Post

Python Regex Lookbehind Fixed-Width Limitation: Workarounds

Python Regex Lookbehind Fixed-Width Limitation: Workarounds

If you have spent any time writing regular expressions in Python, you have probably run into this error: re.error: look-behind requires fixed-width pattern. It appears the moment you try to use a quantifier like *, +, or ? inside a lookbehind assertion. The error is not a bug. Python’s re module enforces a hard constraint that lookbehinds must have a fixed width, meaning the engine must know the exact number of characters to step back before checking the assertion. This post explains why that limitation exists and walks through every practical workaround, with working code you can drop into your scraping and data extraction scripts today.

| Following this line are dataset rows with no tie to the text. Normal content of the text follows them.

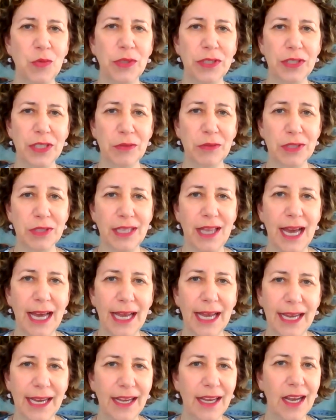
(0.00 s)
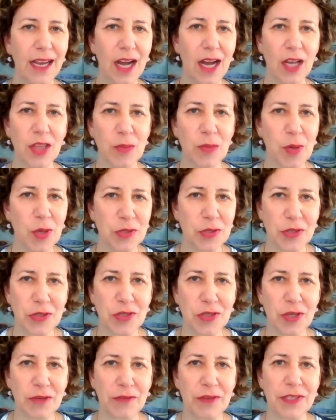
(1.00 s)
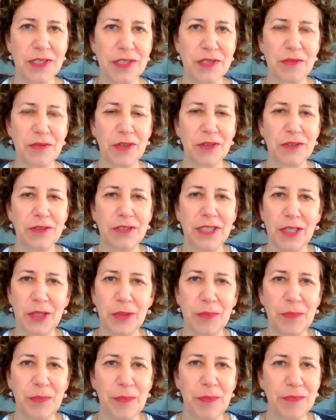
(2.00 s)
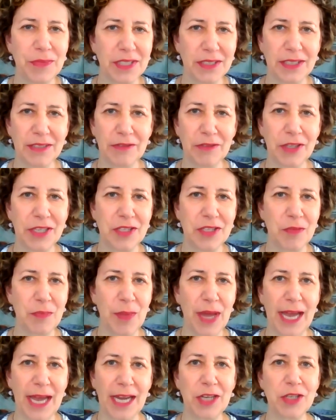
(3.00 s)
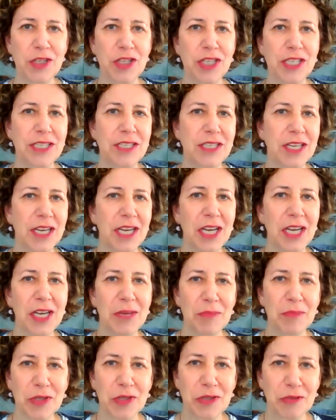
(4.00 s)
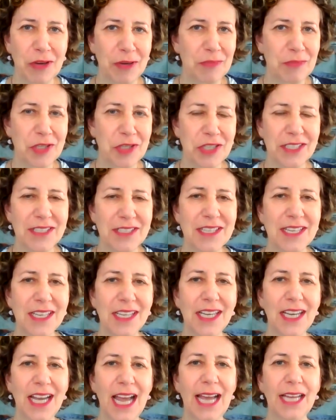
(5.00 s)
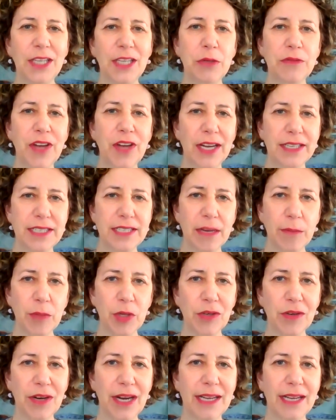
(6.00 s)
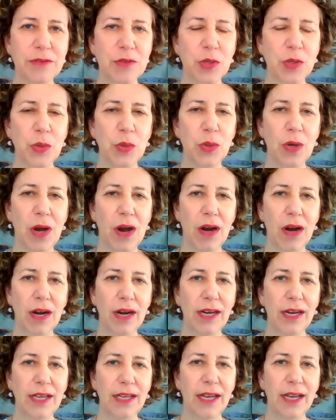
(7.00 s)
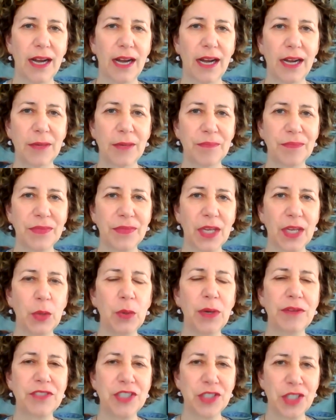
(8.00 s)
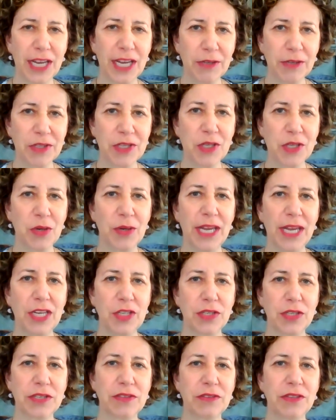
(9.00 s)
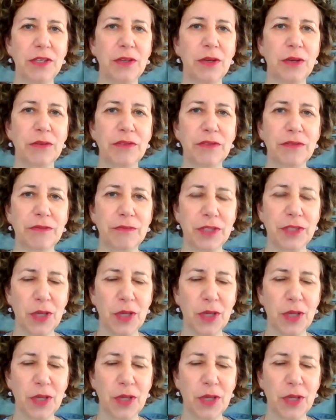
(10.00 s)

who really rely on the Postal Service for, you know, deliveries of packages, prescriptions, and you've got Democrats who are um, who have generous donations, you know,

If you are also working with email regex patterns for web scraping, the same workarounds apply.

The Error in Action

Here is the simplest way to trigger the error. Suppose you want to extract a price value that appears after the text price: followed by some whitespace, and you want only the digits in your match:

1
2
3
4
5
6
import re

text = "The price:   42 dollars"

# This will raise an error
result = re.findall(r'(?<=price:\s+)\d+', text)

Running this produces:

1
re.error: look-behind requires fixed-width pattern at position 0

The \s+ inside the lookbehind is the problem. The + quantifier means “one or more whitespace characters,” which is a variable-length pattern. Python’s re engine cannot handle that inside a lookbehind.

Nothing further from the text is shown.